• _Collected data entries_:
Start of Block

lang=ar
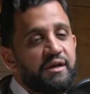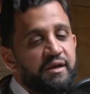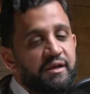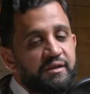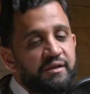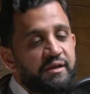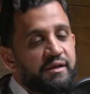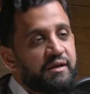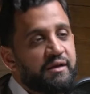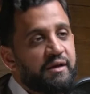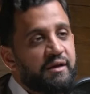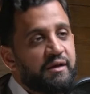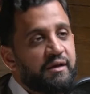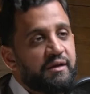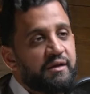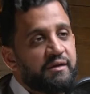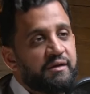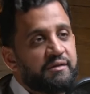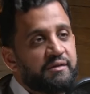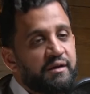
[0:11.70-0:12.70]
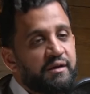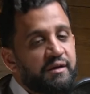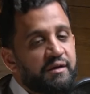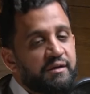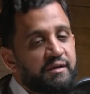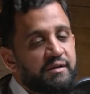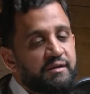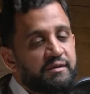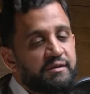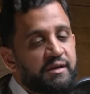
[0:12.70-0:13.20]
انت ك ك
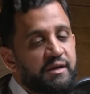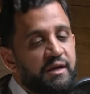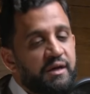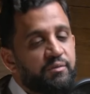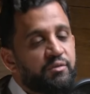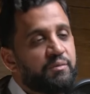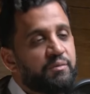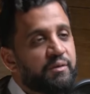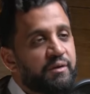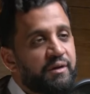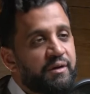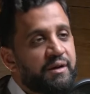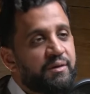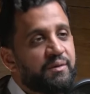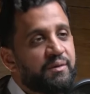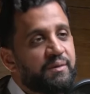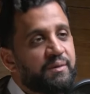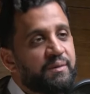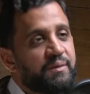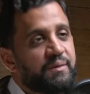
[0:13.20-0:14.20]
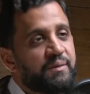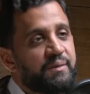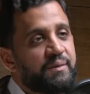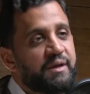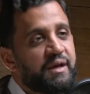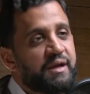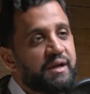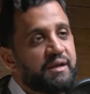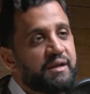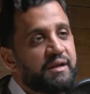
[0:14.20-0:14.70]
كابو البراء او
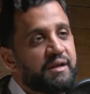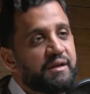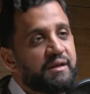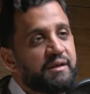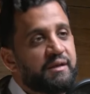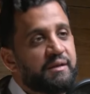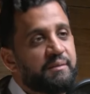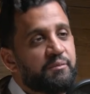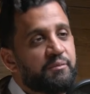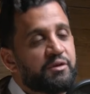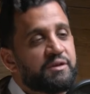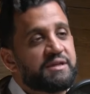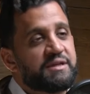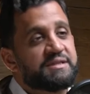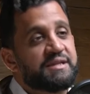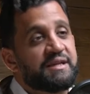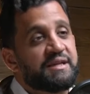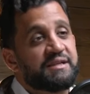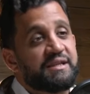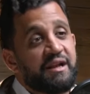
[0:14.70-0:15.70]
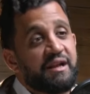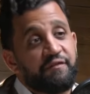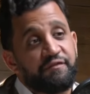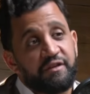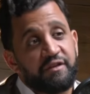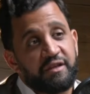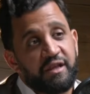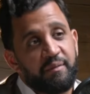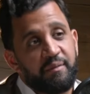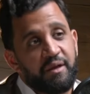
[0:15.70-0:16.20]
يعني معتز اختلفت
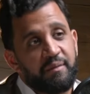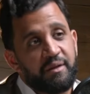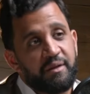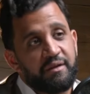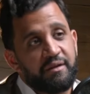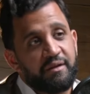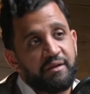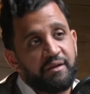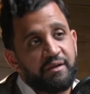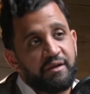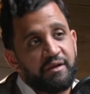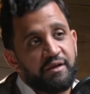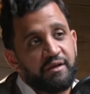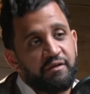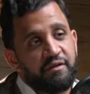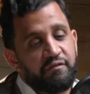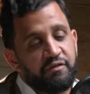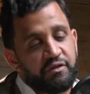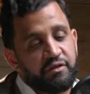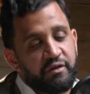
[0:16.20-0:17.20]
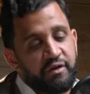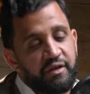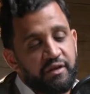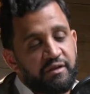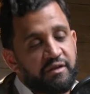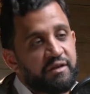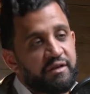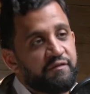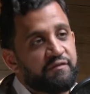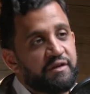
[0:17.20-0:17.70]
تماما في طريقه
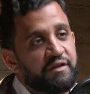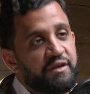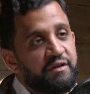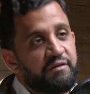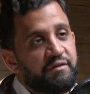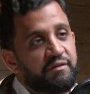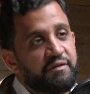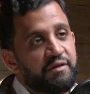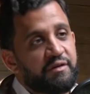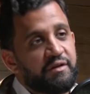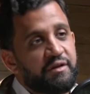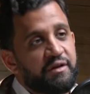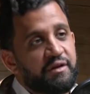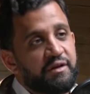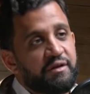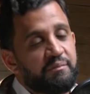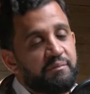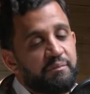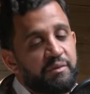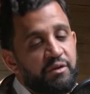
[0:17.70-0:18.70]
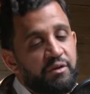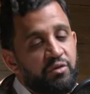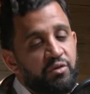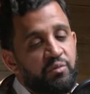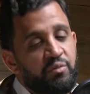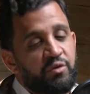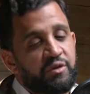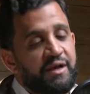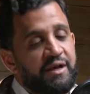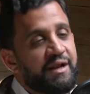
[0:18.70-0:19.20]
التفكير
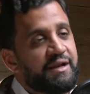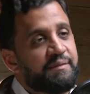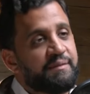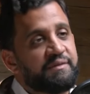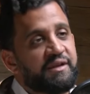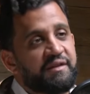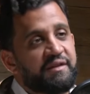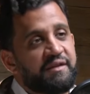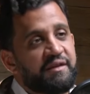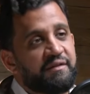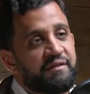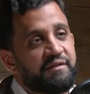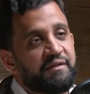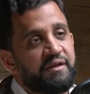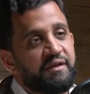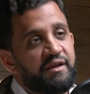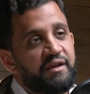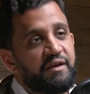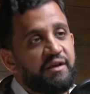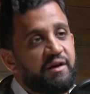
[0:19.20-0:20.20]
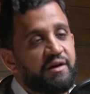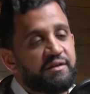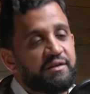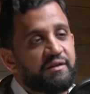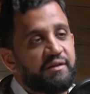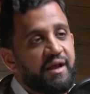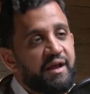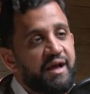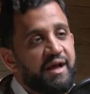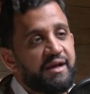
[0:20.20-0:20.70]
بينهم وتعلمت كتير ايه
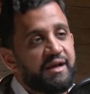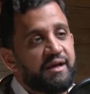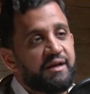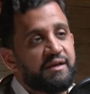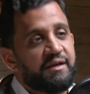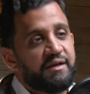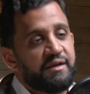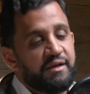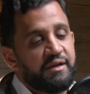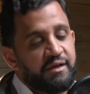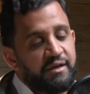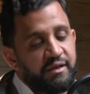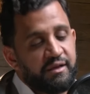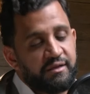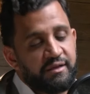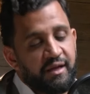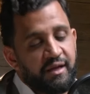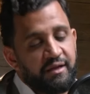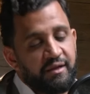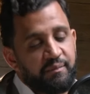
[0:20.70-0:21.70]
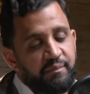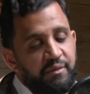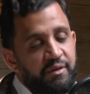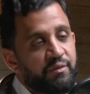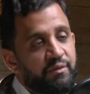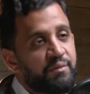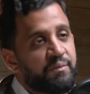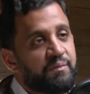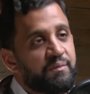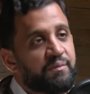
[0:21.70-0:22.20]
اكتر حاجه
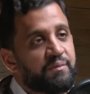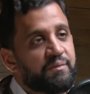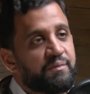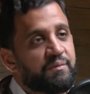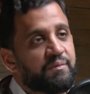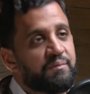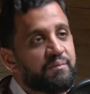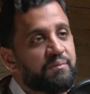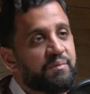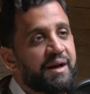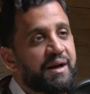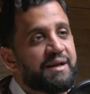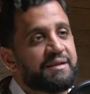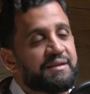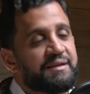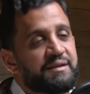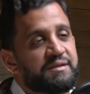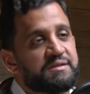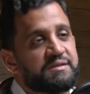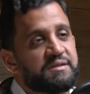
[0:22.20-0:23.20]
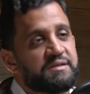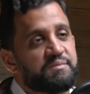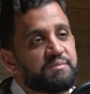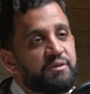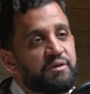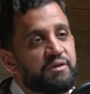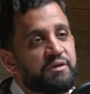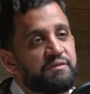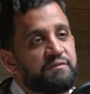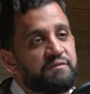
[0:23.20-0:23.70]
اتعلمتهم بعد
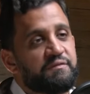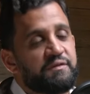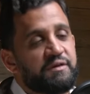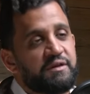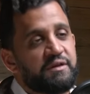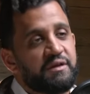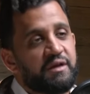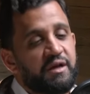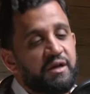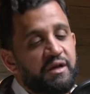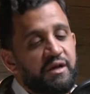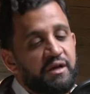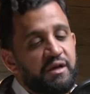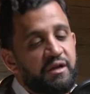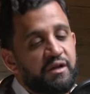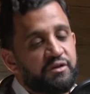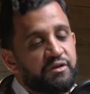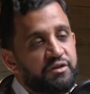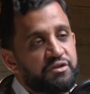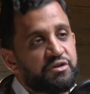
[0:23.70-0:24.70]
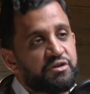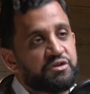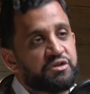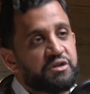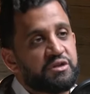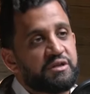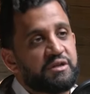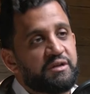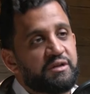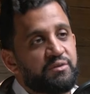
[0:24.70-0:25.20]
الاستثمارات في ال 11
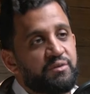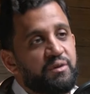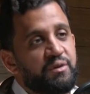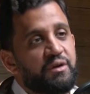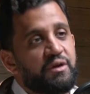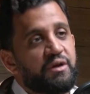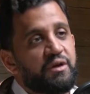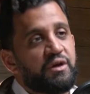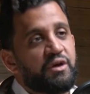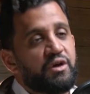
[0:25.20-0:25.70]
شركه دول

End of Block

Set down every entry exactly; omit the pictures.

• _OUTPUT_:
lang=ar
[0:11.70-0:12.70]
[0:12.70-0:13.20]
انت ك ك
[0:13.20-0:14.20]
[0:14.20-0:14.70]
كابو البراء او
[0:14.70-0:15.70]
[0:15.70-0:16.20]
يعني معتز اختلفت
[0:16.20-0:17.20]
[0:17.20-0:17.70]
تماما في طريقه
[0:17.70-0:18.70]
[0:18.70-0:19.20]
التفكير
[0:19.20-0:20.20]
[0:20.20-0:20.70]
بينهم وتعلمت كتير ايه
[0:20.70-0:21.70]
[0:21.70-0:22.20]
اكتر حاجه
[0:22.20-0:23.20]
[0:23.20-0:23.70]
اتعلمتهم بعد
[0:23.70-0:24.70]
[0:24.70-0:25.20]
الاستثمارات في ال 11
[0:25.20-0:25.70]
شركه دول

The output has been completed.